▶ What to do: Could you repeat the records below exactly, without the pictures?

▶ Input for this task:
- Opening Delimiter -

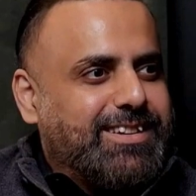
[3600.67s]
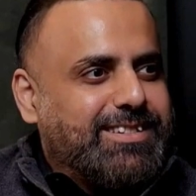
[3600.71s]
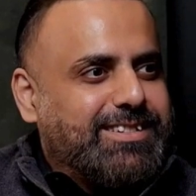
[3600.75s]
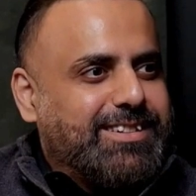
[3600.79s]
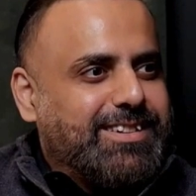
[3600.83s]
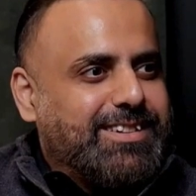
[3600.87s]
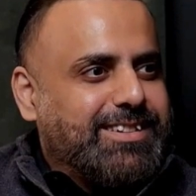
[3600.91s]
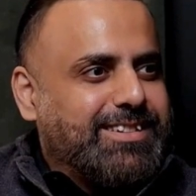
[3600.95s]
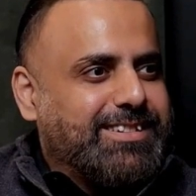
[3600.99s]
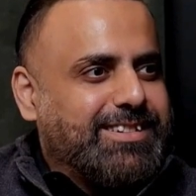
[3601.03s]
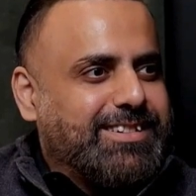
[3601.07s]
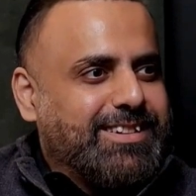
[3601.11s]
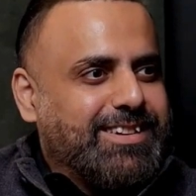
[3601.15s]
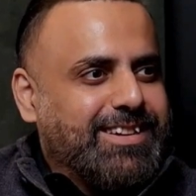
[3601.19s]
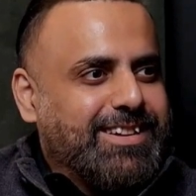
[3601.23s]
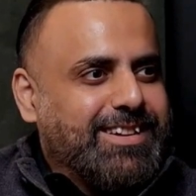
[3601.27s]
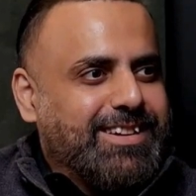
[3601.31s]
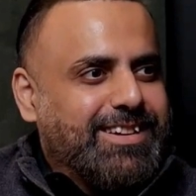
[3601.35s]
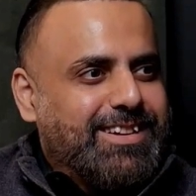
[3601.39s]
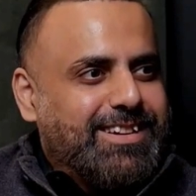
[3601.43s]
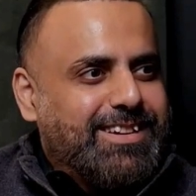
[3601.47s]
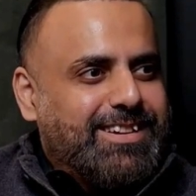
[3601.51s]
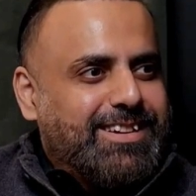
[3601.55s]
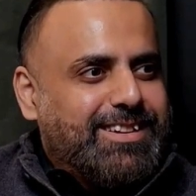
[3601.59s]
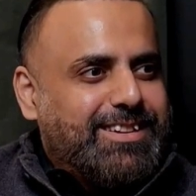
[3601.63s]
It's just
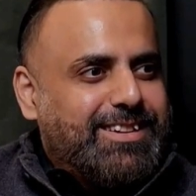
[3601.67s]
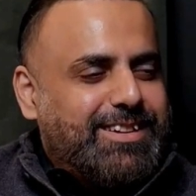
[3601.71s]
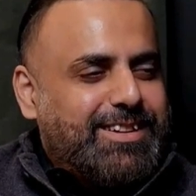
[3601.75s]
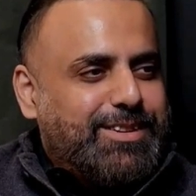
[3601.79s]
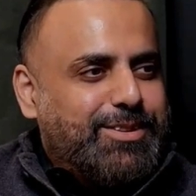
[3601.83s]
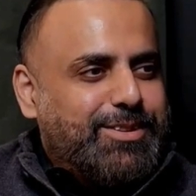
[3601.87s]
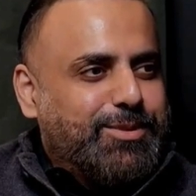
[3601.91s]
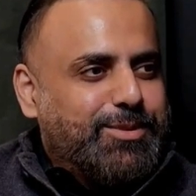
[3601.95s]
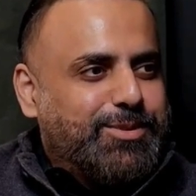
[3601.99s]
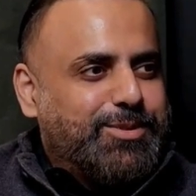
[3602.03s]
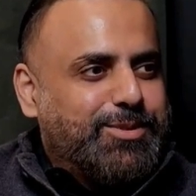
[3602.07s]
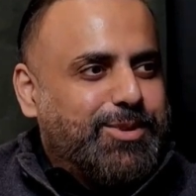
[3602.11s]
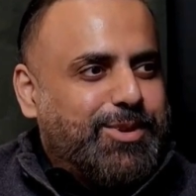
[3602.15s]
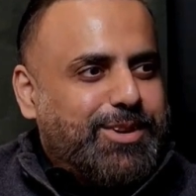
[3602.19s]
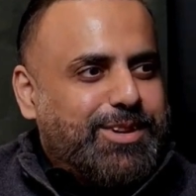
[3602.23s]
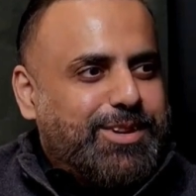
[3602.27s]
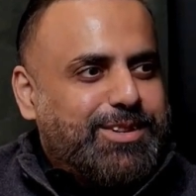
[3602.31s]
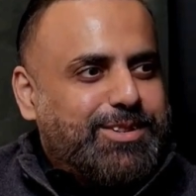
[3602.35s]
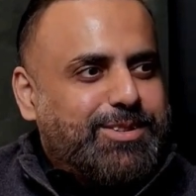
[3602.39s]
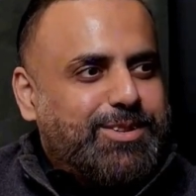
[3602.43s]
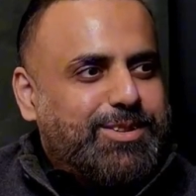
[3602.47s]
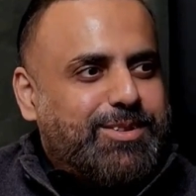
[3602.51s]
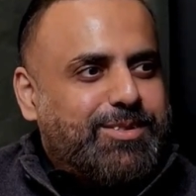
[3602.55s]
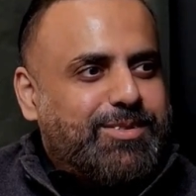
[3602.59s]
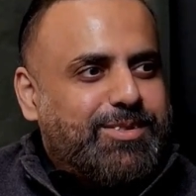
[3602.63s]
there's no
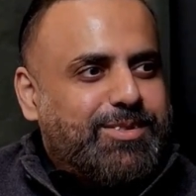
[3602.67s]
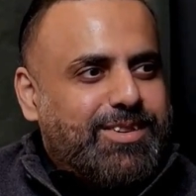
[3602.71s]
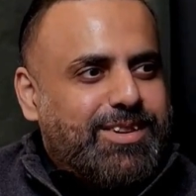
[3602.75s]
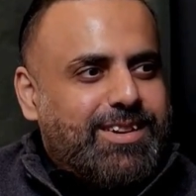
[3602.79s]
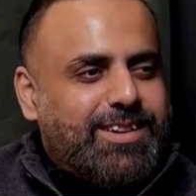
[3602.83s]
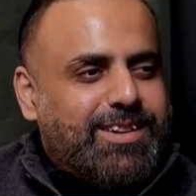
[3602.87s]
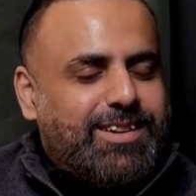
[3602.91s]
shortage of.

- Closing Delimiter -

▶ The answer:
[3600.67s]
[3600.71s]
[3600.75s]
[3600.79s]
[3600.83s]
[3600.87s]
[3600.91s]
[3600.95s]
[3600.99s]
[3601.03s]
[3601.07s]
[3601.11s]
[3601.15s]
[3601.19s]
[3601.23s]
[3601.27s]
[3601.31s]
[3601.35s]
[3601.39s]
[3601.43s]
[3601.47s]
[3601.51s]
[3601.55s]
[3601.59s]
[3601.63s]
It's just
[3601.67s]
[3601.71s]
[3601.75s]
[3601.79s]
[3601.83s]
[3601.87s]
[3601.91s]
[3601.95s]
[3601.99s]
[3602.03s]
[3602.07s]
[3602.11s]
[3602.15s]
[3602.19s]
[3602.23s]
[3602.27s]
[3602.31s]
[3602.35s]
[3602.39s]
[3602.43s]
[3602.47s]
[3602.51s]
[3602.55s]
[3602.59s]
[3602.63s]
there's no
[3602.67s]
[3602.71s]
[3602.75s]
[3602.79s]
[3602.83s]
[3602.87s]
[3602.91s]
shortage of.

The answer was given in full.